CPU Impact: Negligible. System stats are fetched periodically with lightweight tools like psutil, avoiding constant polling or heavy shell loops.
Zero bloat: No heavy frameworks or services. Just HTML, Bootstrap, Chart.js, and a minimal Flask backend.
Headless-optimized: Ideal for headless Raspberry Pi boards, even those with limited memory.
Self-cleaning: No background daemons, logs, or databases to maintain.

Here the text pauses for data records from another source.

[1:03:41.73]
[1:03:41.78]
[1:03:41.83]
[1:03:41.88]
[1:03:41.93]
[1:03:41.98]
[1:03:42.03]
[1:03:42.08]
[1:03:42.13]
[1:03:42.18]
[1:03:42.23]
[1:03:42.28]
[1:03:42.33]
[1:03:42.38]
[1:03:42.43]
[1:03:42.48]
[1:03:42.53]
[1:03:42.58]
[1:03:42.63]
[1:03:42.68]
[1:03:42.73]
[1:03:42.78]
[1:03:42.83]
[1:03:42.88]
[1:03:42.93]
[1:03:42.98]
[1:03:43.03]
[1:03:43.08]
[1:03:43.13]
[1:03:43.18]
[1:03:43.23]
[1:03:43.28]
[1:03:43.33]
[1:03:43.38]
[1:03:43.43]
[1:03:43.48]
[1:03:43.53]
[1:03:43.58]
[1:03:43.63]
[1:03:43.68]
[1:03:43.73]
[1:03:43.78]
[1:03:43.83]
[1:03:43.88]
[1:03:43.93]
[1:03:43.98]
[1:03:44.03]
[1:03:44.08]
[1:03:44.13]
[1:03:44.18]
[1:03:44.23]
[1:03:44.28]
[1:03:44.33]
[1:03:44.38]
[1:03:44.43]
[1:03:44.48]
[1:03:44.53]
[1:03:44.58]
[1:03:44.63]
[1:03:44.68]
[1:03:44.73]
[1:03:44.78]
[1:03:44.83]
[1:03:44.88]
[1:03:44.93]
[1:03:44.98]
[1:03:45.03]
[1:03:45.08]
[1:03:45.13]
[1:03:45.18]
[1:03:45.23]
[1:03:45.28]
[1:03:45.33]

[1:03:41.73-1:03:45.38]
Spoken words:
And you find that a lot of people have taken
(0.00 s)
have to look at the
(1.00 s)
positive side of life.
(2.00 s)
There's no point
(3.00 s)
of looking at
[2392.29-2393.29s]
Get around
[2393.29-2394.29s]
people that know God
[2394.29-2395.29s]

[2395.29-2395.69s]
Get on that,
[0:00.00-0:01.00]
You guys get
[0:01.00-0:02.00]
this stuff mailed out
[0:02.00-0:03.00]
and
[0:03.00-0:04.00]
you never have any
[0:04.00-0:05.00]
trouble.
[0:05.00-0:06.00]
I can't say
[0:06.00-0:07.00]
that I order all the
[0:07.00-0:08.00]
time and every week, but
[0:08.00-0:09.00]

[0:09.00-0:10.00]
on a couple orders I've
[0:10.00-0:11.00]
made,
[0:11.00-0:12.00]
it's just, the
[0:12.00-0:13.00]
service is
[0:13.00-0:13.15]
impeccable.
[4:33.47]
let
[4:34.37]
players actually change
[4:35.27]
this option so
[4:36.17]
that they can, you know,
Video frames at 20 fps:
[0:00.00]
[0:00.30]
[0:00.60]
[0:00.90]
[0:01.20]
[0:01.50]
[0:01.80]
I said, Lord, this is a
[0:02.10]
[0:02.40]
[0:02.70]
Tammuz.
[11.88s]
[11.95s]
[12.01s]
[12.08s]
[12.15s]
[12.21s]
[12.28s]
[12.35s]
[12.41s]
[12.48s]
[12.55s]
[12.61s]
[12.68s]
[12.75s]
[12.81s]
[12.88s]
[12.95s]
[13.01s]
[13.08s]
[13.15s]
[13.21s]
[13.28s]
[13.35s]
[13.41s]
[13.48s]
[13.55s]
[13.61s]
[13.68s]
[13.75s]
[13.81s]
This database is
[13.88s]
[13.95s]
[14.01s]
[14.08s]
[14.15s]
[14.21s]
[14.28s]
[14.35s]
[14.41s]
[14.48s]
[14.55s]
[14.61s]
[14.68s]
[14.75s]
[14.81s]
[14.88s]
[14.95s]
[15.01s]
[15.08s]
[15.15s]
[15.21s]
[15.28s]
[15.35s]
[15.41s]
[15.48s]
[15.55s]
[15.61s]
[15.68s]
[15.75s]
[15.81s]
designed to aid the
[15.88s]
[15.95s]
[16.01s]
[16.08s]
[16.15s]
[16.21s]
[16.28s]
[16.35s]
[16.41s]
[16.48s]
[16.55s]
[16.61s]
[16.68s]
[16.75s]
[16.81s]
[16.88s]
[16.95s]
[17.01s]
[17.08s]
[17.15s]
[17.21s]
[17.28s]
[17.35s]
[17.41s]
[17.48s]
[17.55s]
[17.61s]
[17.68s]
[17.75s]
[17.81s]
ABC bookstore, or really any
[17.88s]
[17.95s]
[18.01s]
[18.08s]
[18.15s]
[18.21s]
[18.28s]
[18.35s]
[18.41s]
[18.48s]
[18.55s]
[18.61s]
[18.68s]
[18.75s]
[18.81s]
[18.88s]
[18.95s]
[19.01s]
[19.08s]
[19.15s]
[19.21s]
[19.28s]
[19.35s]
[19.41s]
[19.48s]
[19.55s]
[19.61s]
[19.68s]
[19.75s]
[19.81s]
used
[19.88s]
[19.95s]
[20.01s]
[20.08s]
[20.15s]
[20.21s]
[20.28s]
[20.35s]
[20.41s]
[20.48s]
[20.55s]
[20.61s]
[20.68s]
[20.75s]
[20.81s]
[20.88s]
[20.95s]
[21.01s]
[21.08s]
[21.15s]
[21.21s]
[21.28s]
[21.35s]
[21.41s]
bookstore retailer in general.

All data is stored in memory and automatically resets on reboot.
The goal of this project is to provide a visually modern and extensible dashboard that stays well within the performance envelope of even a 2GB Pi board, while being easy to expand for custom use cases like Pi-hole stats, power monitoring, or even LLM integrations.
# Connect to your PI so that you can issue commands
SSH to Pi if using another device on your netowrk (like a PC) or remote into Pi and use local terminal
# Clone the repo (Pi-Monitor directory will be created in the current directory the command is being ran from)
git clone https://github.com/g1forfun/Pi-Monitor.git
cd Pi-Monitor
# Create virtual environment
python3 -m venv venv
source venv/bin/activate
# Install dependencies
pip install -r requirements.txt
# Run it
python app.py
# Access the Web Dashboard
In your browser http://<Your PI's IP>:5000
# Recommendations
-Setup the app.py to run as a service using SystemD and enable autostart on boot
Now you have a dashboard that is always running silently in the background!
-Open port 5000 if you are using a firewall on your Pi to access the dashboard from other devices on your network!